Reputation: 345
I am trying to find and replace outliers from multiple numeric columns. This is not the best practice in my humble opinion, but it is something I'm attempting to figure out for specific use cases. A great example of creating an additional column that labels a row as an outlier can be found here but it is based on a single column.
My data looks as follows (for simplicity, I excluded columns with factors):
Row ID Value1 Value2
1 6 1
2 2 200
3 100 3
4 1 4
5 250 5
6 2 6
7 8 300
8 600 300
9 2 9
I used a function to replace outliers with NA in all numeric columns:
replaceOuts = function(df) {
map_if(df, is.numeric,
~ replace(.x, .x %in% boxplot.stats(.x)$out, NA)) %>%
bind_cols
}
test = replaceOuts(df)
My question is how can I replace the outliers with another value (e.g., mean, median, capped value, etc.)?
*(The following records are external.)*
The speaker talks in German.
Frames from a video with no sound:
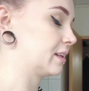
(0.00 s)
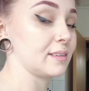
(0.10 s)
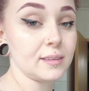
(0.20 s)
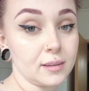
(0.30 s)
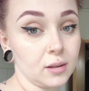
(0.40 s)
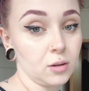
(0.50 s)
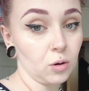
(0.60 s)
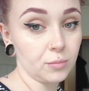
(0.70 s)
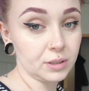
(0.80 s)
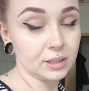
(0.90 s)
jetzt
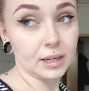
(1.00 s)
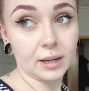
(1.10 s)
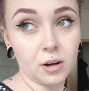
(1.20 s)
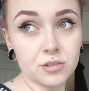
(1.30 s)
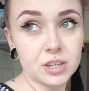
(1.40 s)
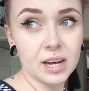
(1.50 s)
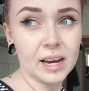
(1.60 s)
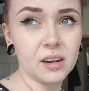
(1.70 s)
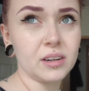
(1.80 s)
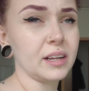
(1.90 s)
räume ich den Einkauf schnell
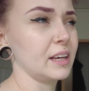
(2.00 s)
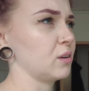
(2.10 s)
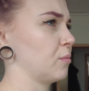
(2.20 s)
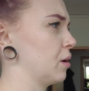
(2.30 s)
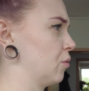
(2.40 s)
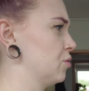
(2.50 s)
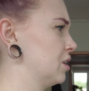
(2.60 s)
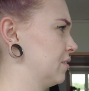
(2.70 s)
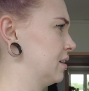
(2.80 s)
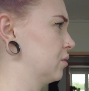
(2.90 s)
ein und dann gehe ich nochmal
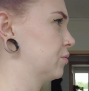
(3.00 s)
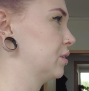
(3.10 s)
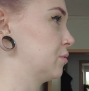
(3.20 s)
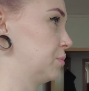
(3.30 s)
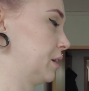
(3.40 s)
runter, weil irgendwie ist ein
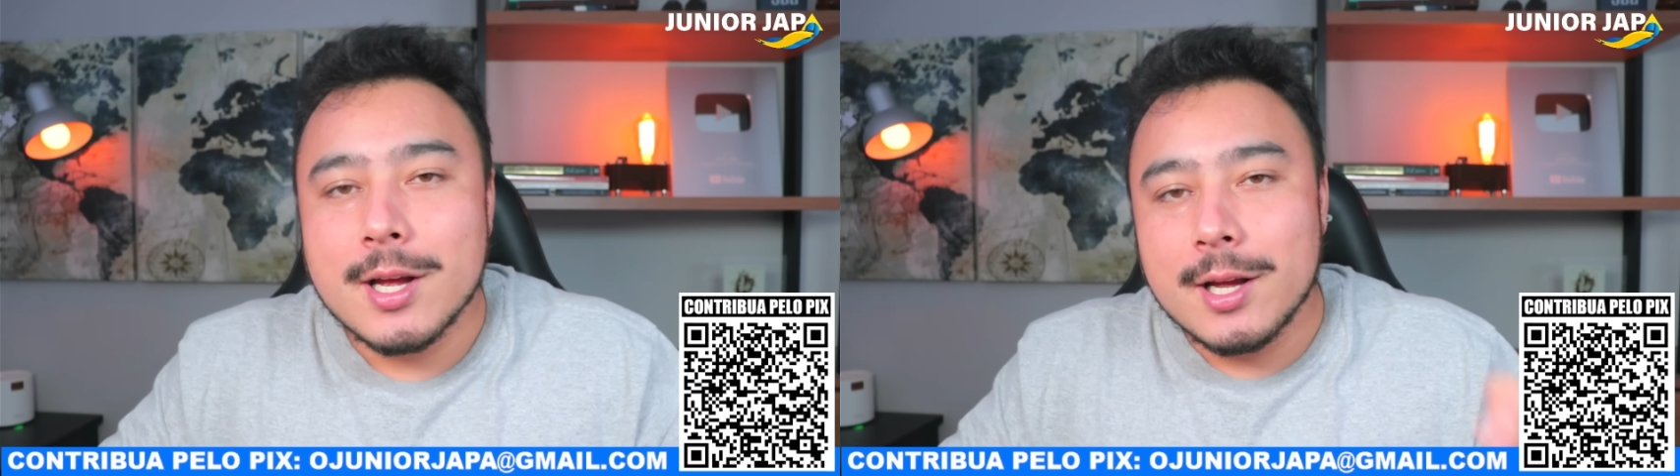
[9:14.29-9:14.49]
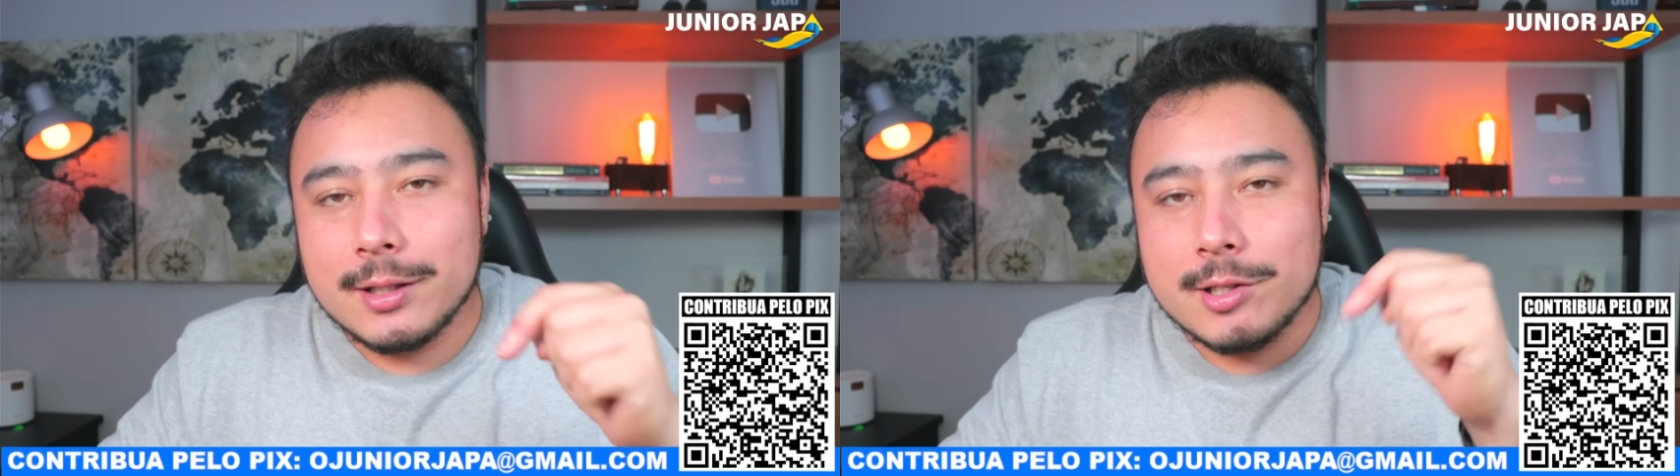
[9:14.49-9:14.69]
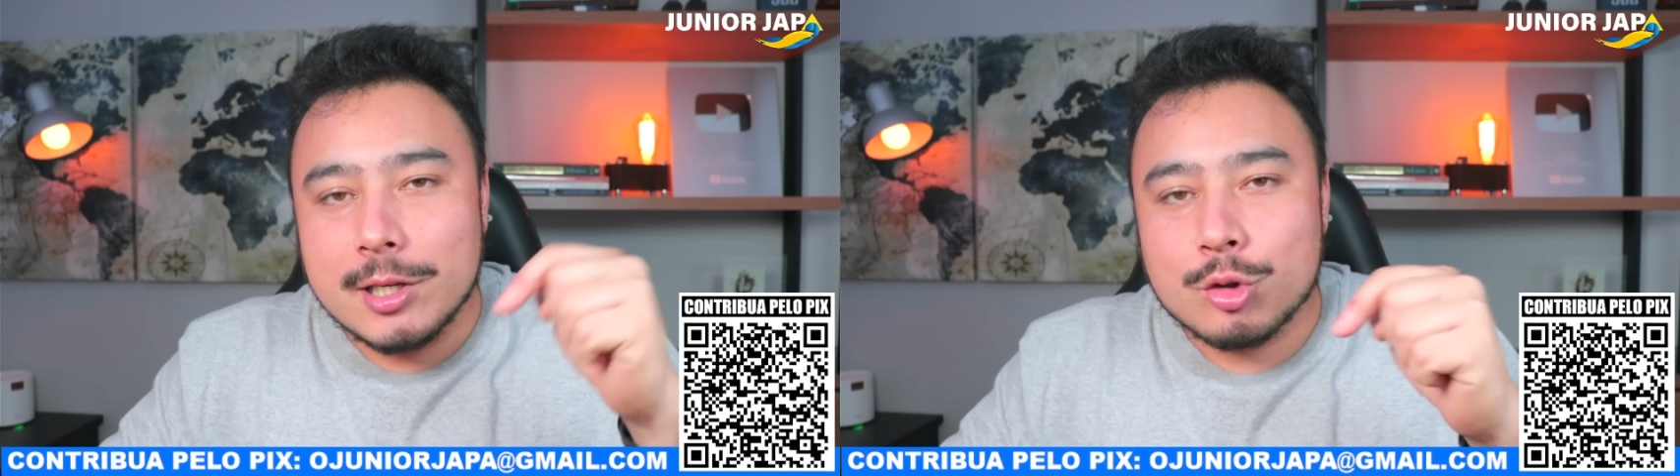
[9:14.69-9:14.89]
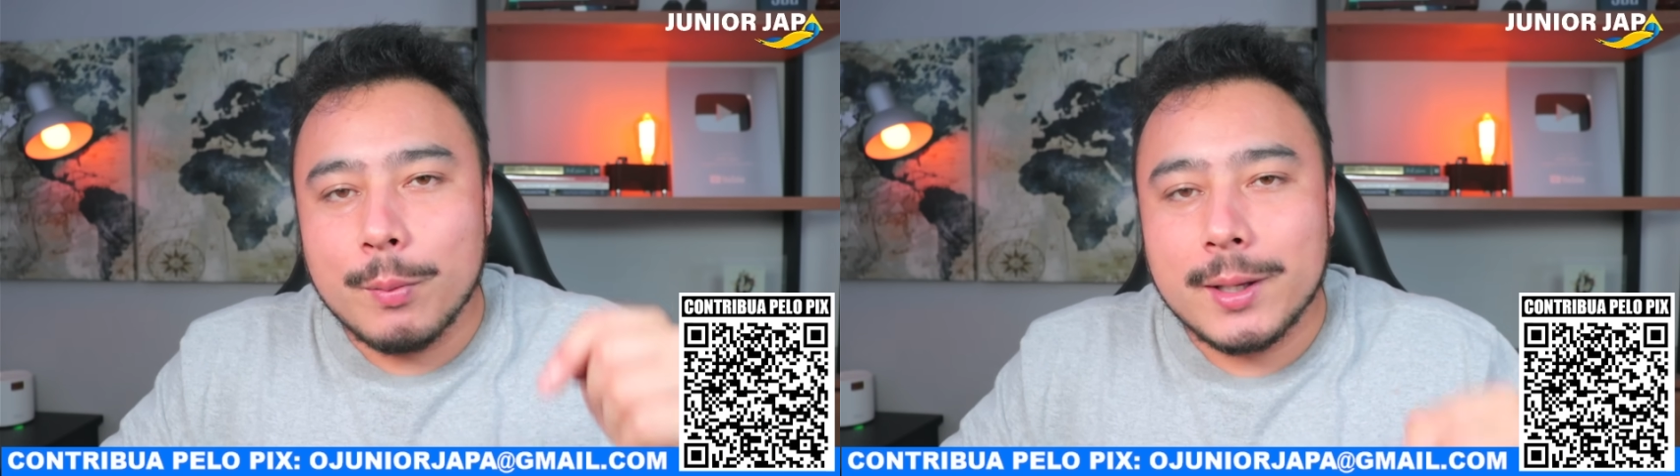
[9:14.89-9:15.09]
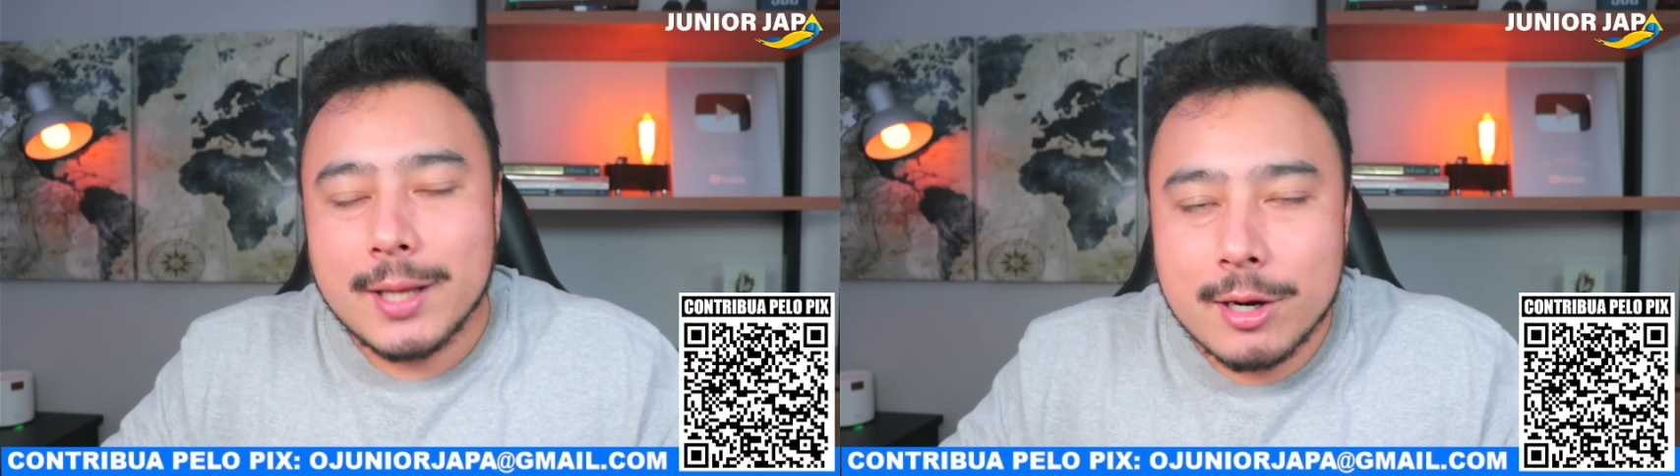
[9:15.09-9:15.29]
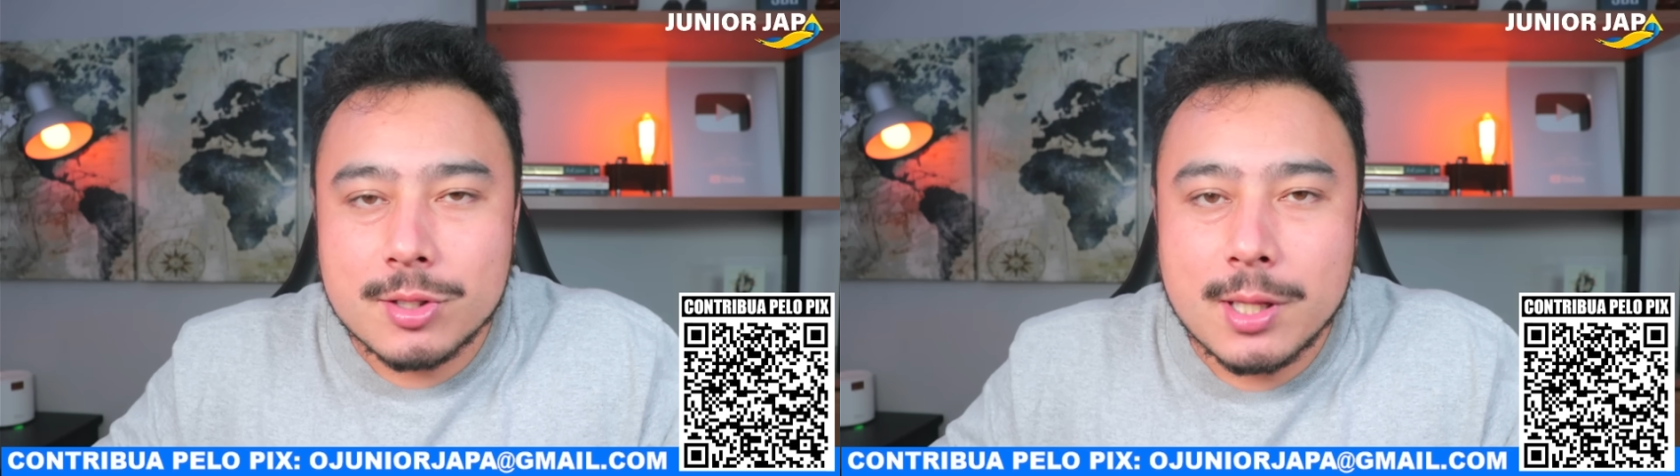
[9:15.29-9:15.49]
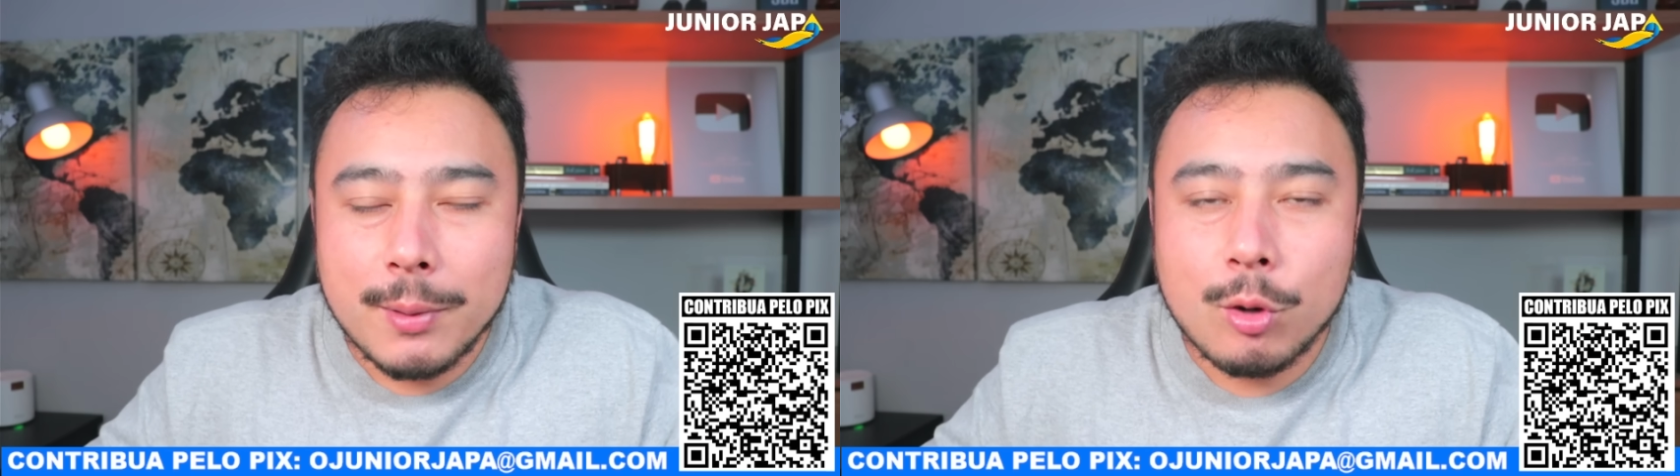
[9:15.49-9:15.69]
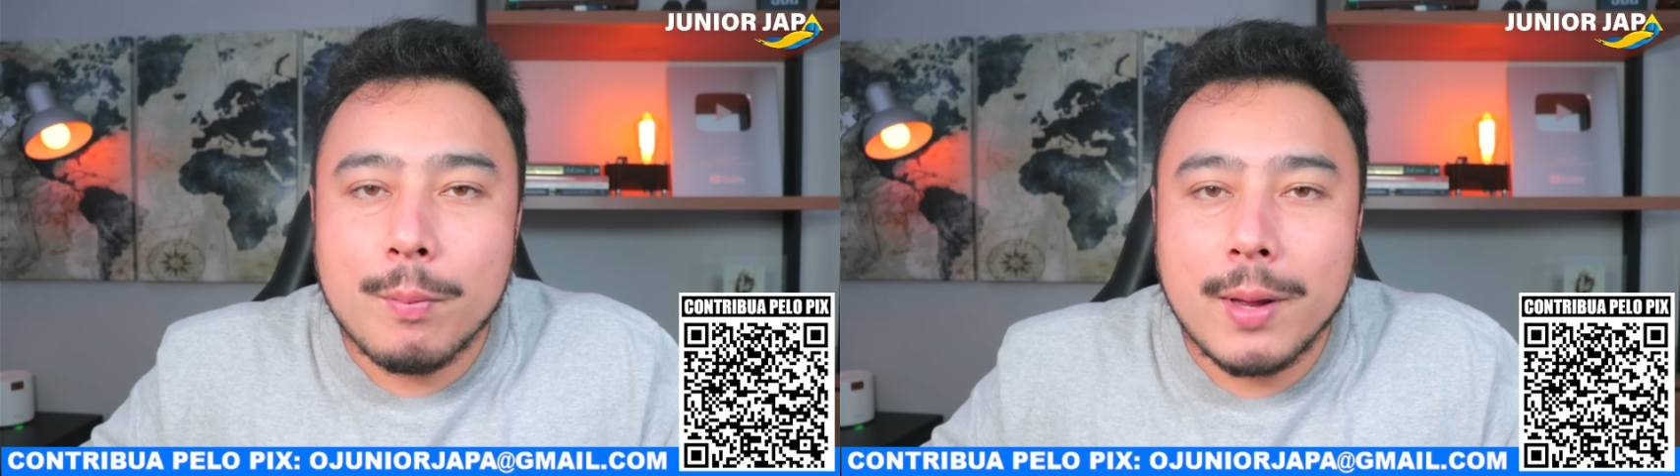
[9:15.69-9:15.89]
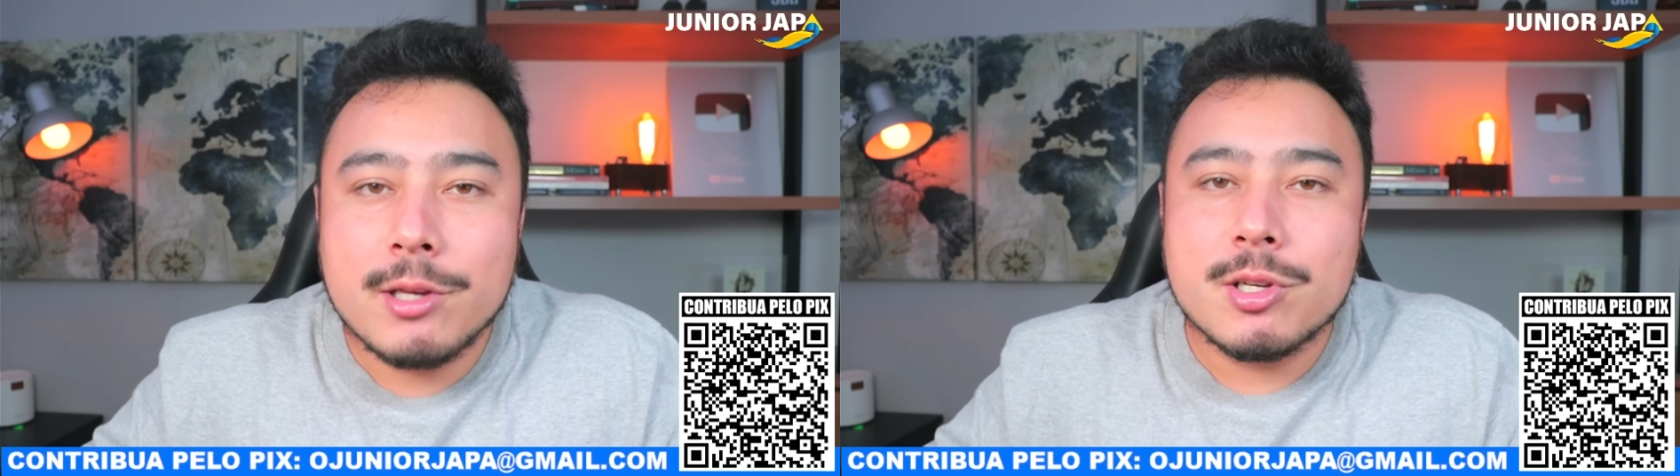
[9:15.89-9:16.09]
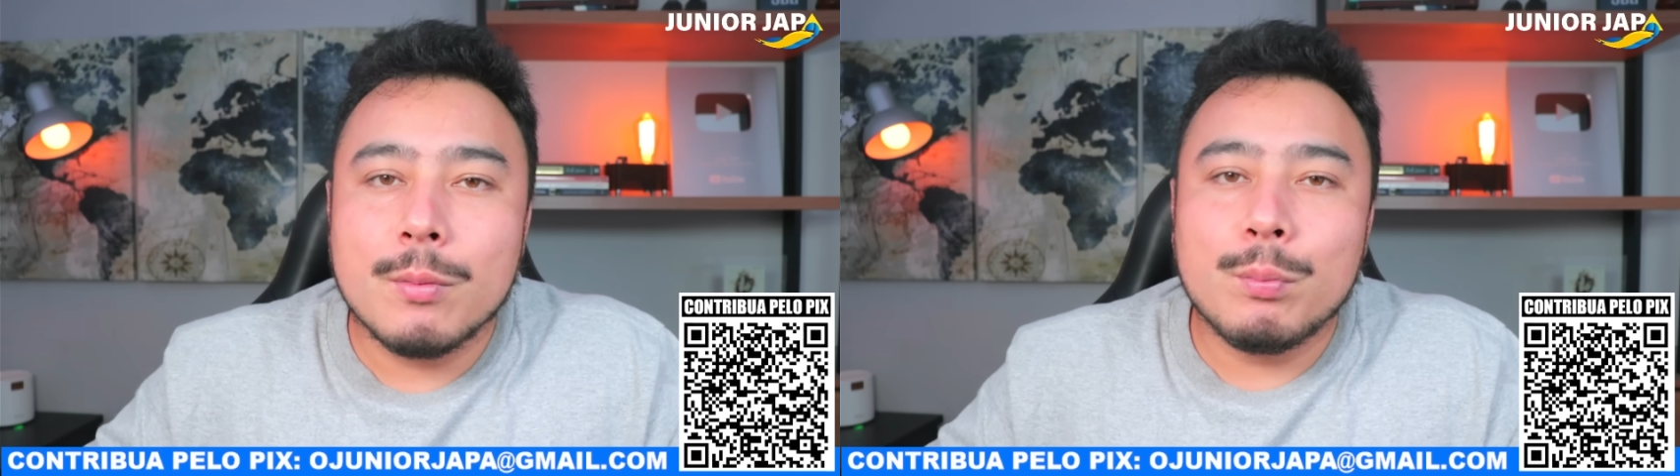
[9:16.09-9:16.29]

Deixe aí nos comentários e também comente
Any help would be appreciated!
Upvotes: 0
Views: 1136
Reputation: 388982
Instead of NA
you could replace the value with mean
or median
whatever you prefer.
library(dplyr)
library(purrr)
replaceOuts = function(df) {
map_if(df, is.numeric,
~ replace(.x, .x %in% boxplot.stats(.x)$out, mean(.x))) %>%
bind_cols
}
replaceOuts(df)
# RowID Value1 Value2
# <dbl> <dbl> <dbl>
#1 1 6 1
#2 2 2 200
#3 3 100 3
#4 4 1 4
#5 5 108. 5
#6 6 2 6
#7 7 8 300
#8 8 108. 300
#9 9 2 9
Replace mean
with median
to any other function that you want.
PS - I think it is better to use mutate_if
instead of map_if
here since it avoids bind_cols
at the end.
df %>% mutate_if(is.numeric, ~replace(., . %in% boxplot.stats(.)$out, mean(.)))
Upvotes: 1
Reputation: 306
I think you need minVal and maxMax treshold values. And then replace values out of range (minVal, maxVal) with any value in myValue (mean, median o what you need)
# Could be any value for limits, i.e.
minVal <- boxplot.stats(data$columnX)$stats[1]
maxVal <- boxplot.stats(data$columnX)$stats[5]
myValue <- median(data$columnX)
data[data$columnX < minVal | data$columnX > maxVal, "columnX"] <- myValue
Upvotes: 0